Tive de voltar atrás, lembrando que, pra um banho valer a pena, era preciso, no mínimo, uma toalha, uma calcinha e um par de meias limpas, daquele jeito eu não podia continuar, só de pensar dava nojo. Percorri um corredor de lojinhas e logo ali, entre um balcão de perfumes e outro de relógios, celulares sem marca e chinesices semelhantes, achei um comerciozinho com todo tipo de roupa pendurada das paredes e do teto, consegui uma toalha de rosto não muito pequena, mas que ainda cabia na minha mochila, um par de meias, de homem (…) Enfim, Barbie, comprei as meias, a toalha e pedi calcinhas. Ai, nem você ia querer usar as calcinhas que a moça me mostrou, todas apropriadas pra eu voltar àquela pensão-hotel que me tentara, mas eu não estava pensando nisso, deusmelivre!, deviam pinicar, cheias de babadinhos de renda de material sintético, três cores a escolher, pretas, vermelhas ou, Olha que lindas essas, roxas! (…) eram aquelas coisinhas só pra constar ou pra efeitos supostamente eróticos. Pedi Não tem alguma coisa bem simples de algodão, sem nada de enfeito, bem confortável?, sumiu o sorriso aliciante debaixo da expressão de desinteresse, desprezo?, De algodão?, não tenho não, está em falta, faz tempo que não vendo calcinha de algodão, ninguém procura, de algodão só tem mesmo cuecas, tipo zorba, pra homem. Eu pedi Deixe ver as cuecas (…) Fiquei surpresa: a cueca exposta era uma calcinha com um aspecto mais confortável do que qualquer calcinha que eu conhecesse, mais folgada nas entrepernas, só tinha umas costuras a mais e a frente reforçada, nem sequer buraco pra tirar fora coisa nenhuma, era uma ótima calcinha, por que não?, se eu quisesse aquilo era uma calcinha, sim, comprei, feliz. Em oferta, três por 12. Pode crer, Barbie, foi uma descoberta e tanto!…

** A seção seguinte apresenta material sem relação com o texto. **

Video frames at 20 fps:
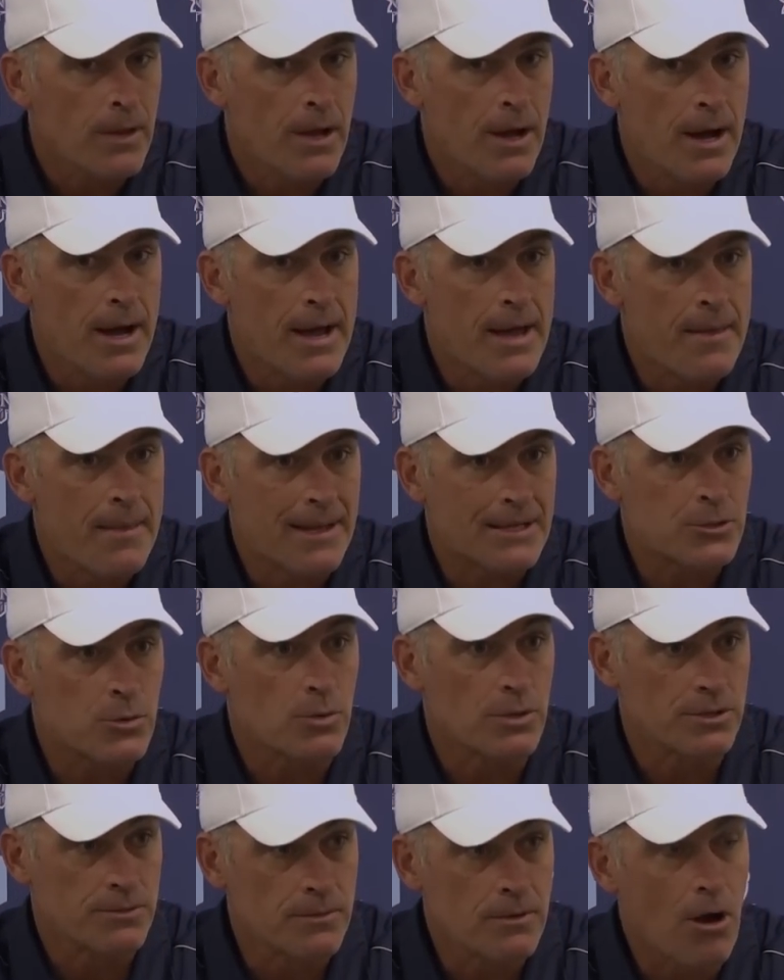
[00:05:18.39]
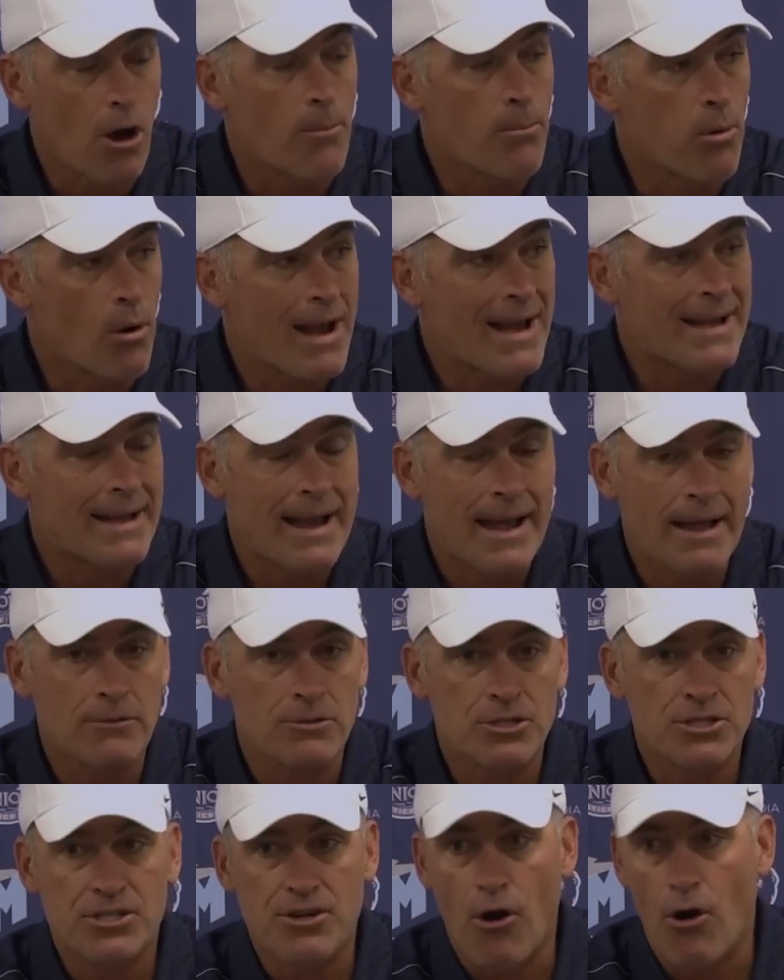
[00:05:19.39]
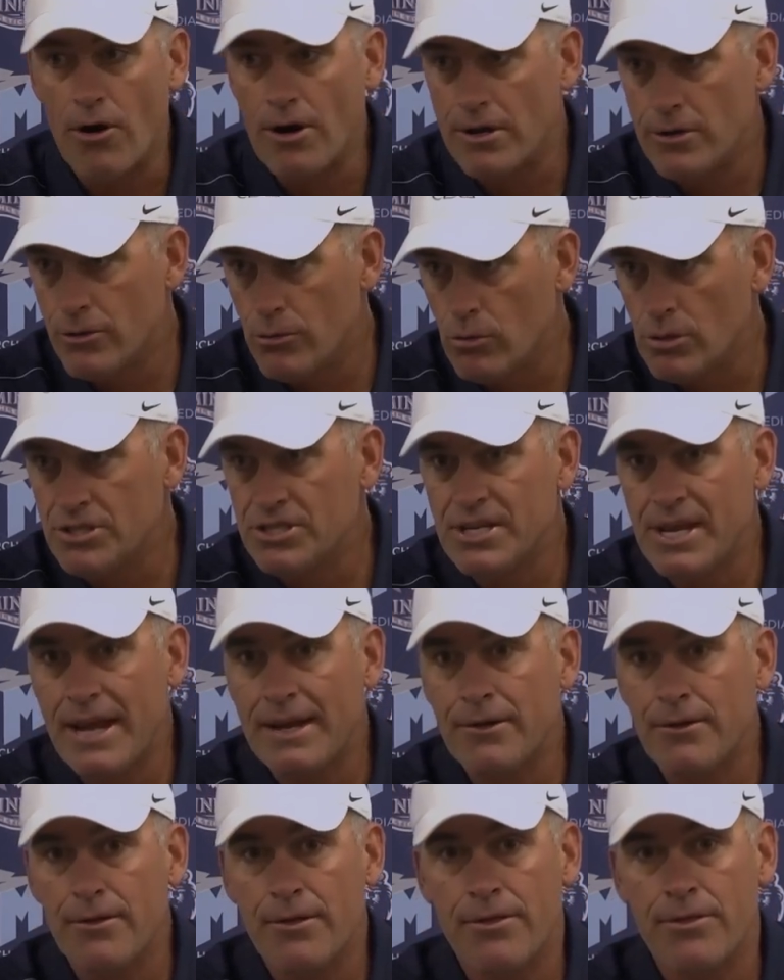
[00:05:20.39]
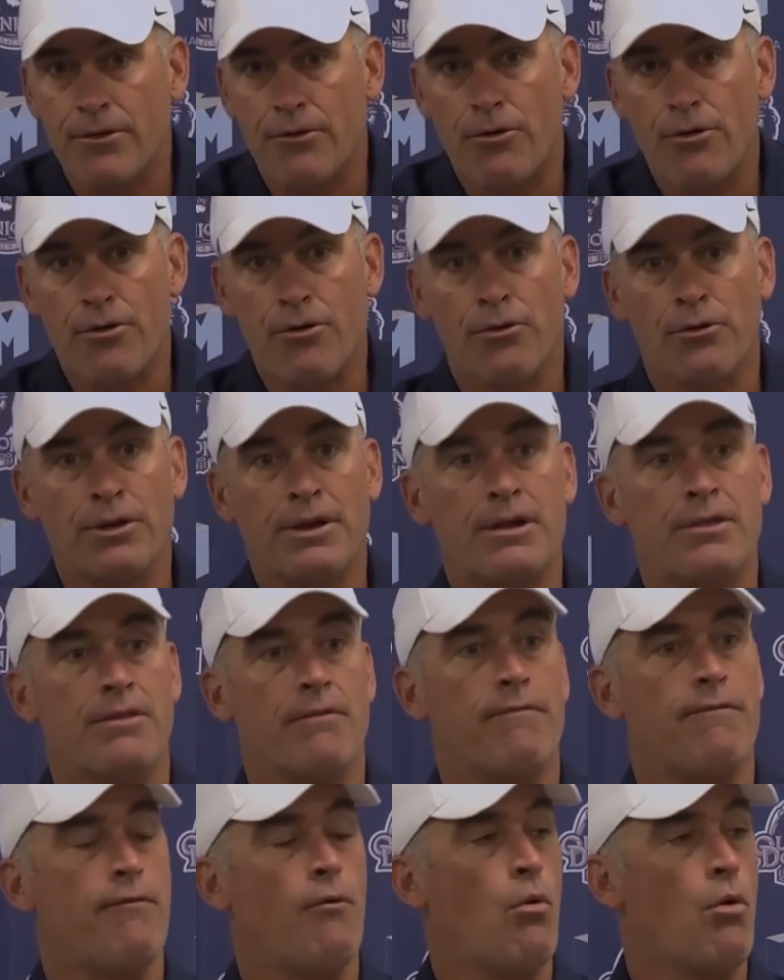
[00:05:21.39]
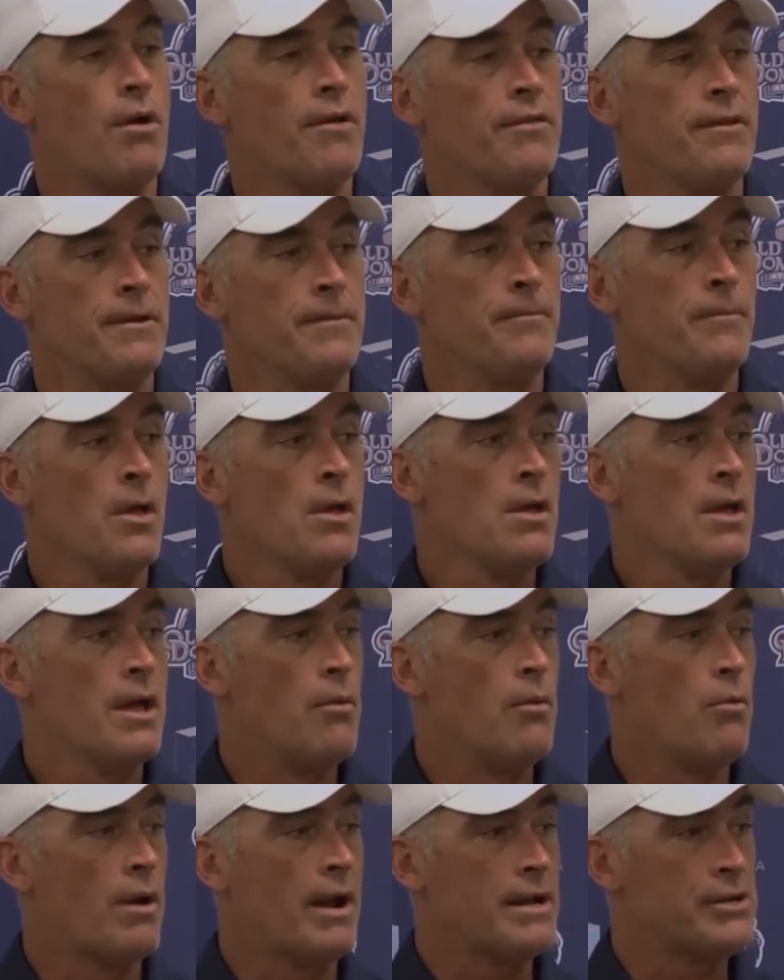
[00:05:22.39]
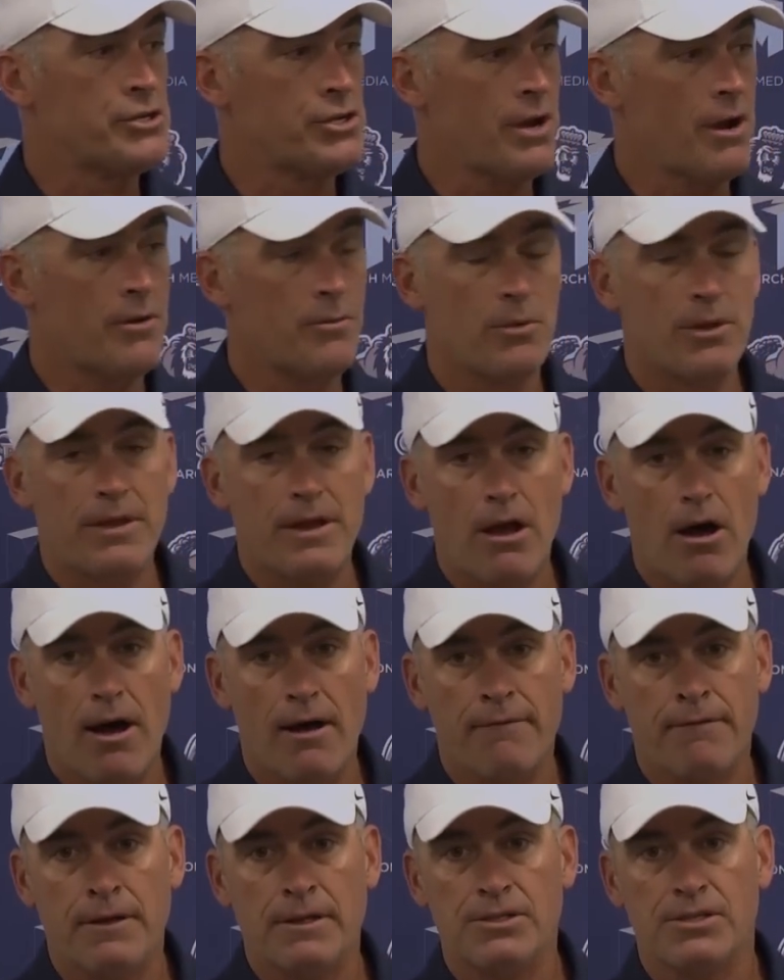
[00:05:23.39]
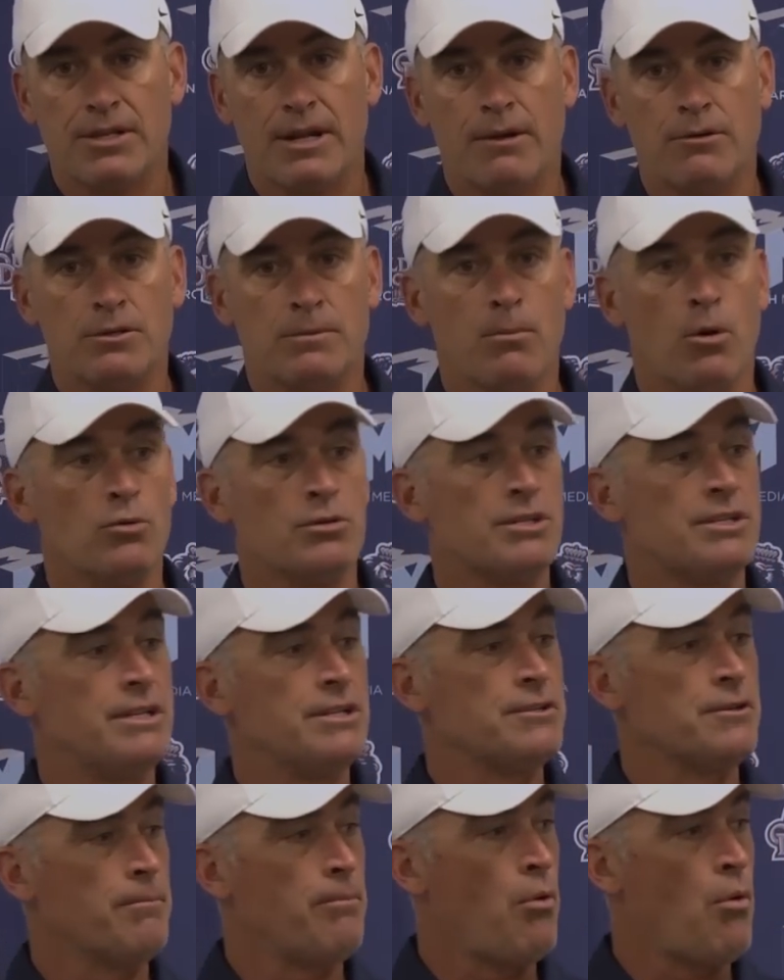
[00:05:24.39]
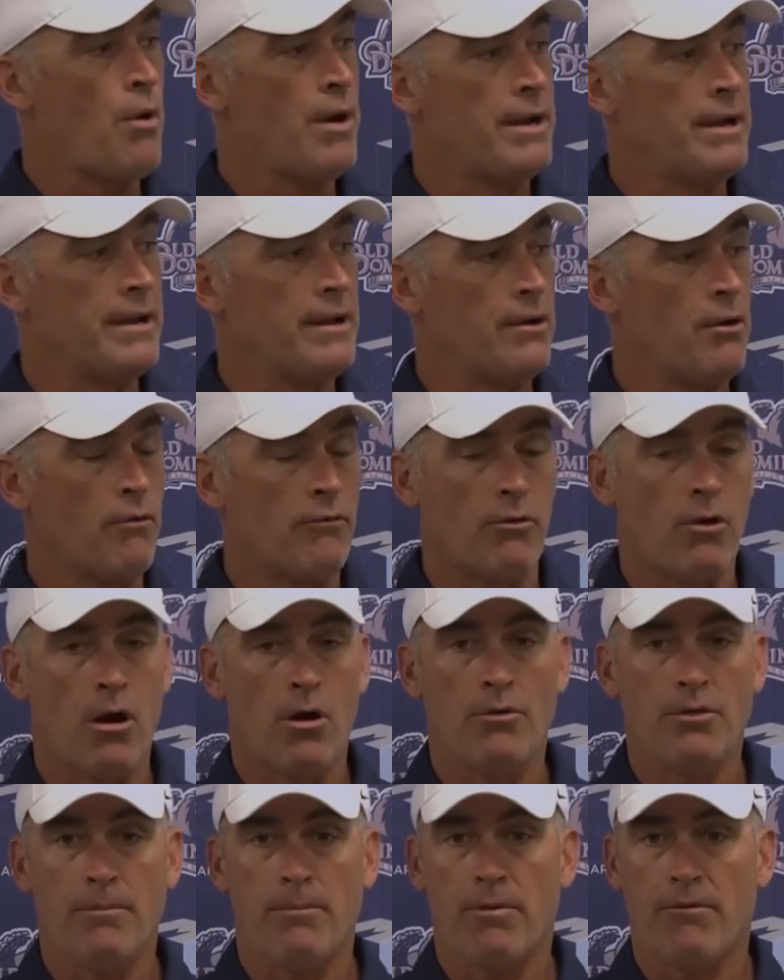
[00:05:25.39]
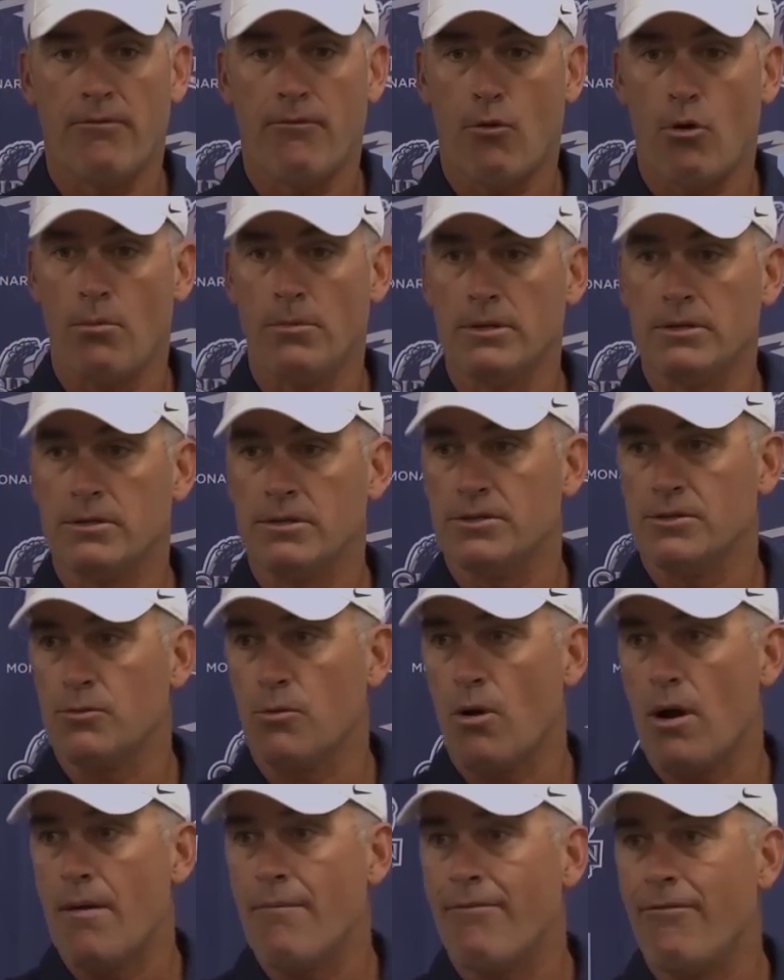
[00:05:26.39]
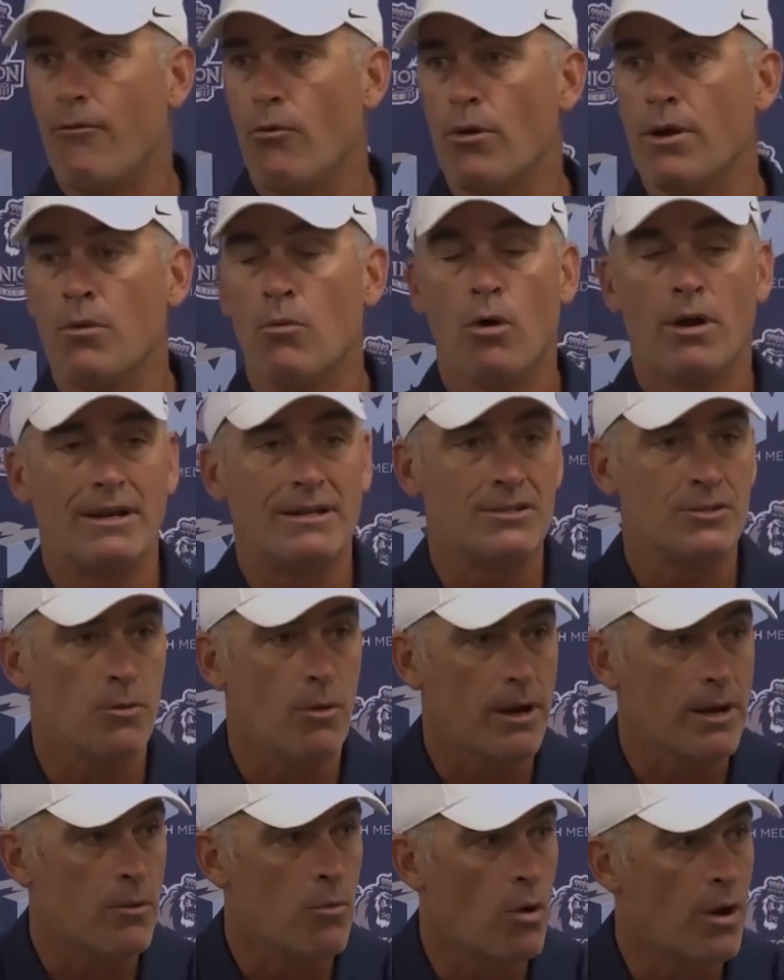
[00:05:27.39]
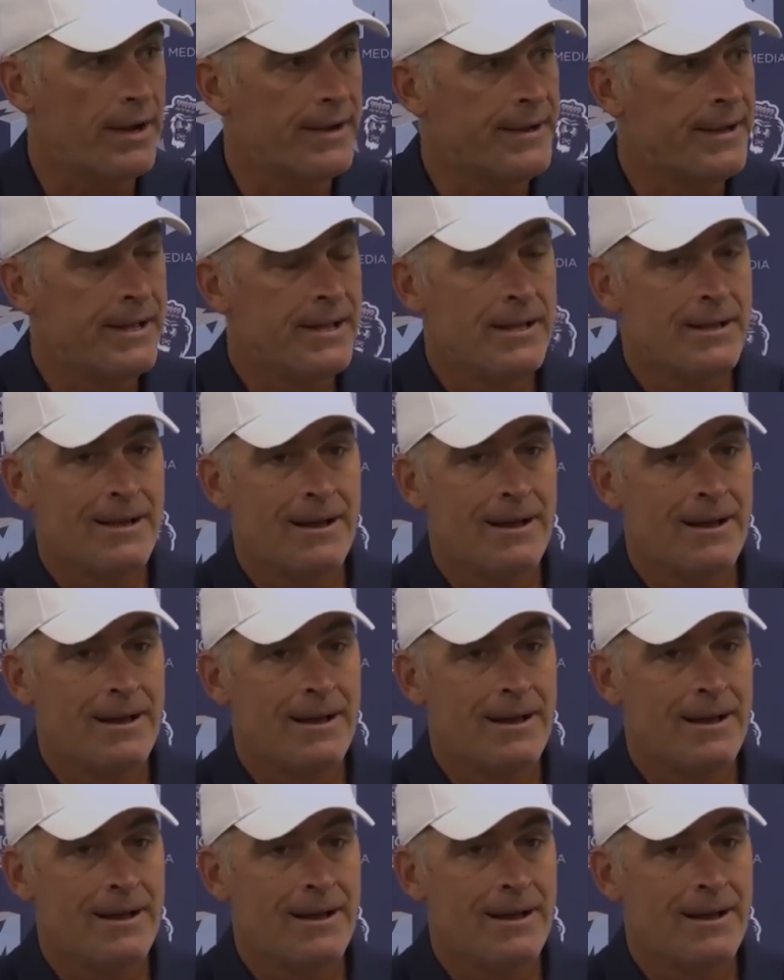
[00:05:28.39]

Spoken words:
And that's when our breakdown started towards the end of the third, early in the fourth. And what I shared with the offense that I was most disappointed in overall with the performance is we're up 41-21.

[1] Num dos melhores episódios do romance, Alice se vale das indicações dos porteiros do edifício em que Norinha a alojou em Porto Alegre para conseguir uma faxineira. Aparece uma candidata: “… dei com uma mulher alourada, bem mais nova, mais corpulenta e mais alta do que eu, que respondeu ao meu Boa-tarde com u resmungo, enquanto me olhava de cima a baixo”. No final de uma rápida interlocução, a suposta interessada no serviço diz: “É… não vai dar certo pra mim, não, senhora” e logo depois se retira. Consultando o porteiro, a perplexa Alice diz a ele que não entendeu patavina da atitude da moça. Algum tempo mais tarde, ele acha outra candidata: “Dona Alice, estou mandando aí pra senhora uma diarista que, essa sim, a senhora vai gostar demais e tenho certeza de que ela vai ter tempo e querer lhe servir, vão se dar bem, que ela é brasileirinha, assim como a senhora”. Trata-se da baiana Milena, “companhia da minha própria espécie”.


[2] “Um rumo vago. Que eu seguiria se quisesse. Talvez tenha sido o nome estranho do lugar que me despertou da letargia. Talvez tenha sido, sem que eu percebesse, a dor da outra mãe tomando o lugar da minha, um alívio esquisito, uma distração, e eu quis, sim, sair por aí à toa, por ruas que não conheço atrás do rastro borrado de alguém que nunca vi…”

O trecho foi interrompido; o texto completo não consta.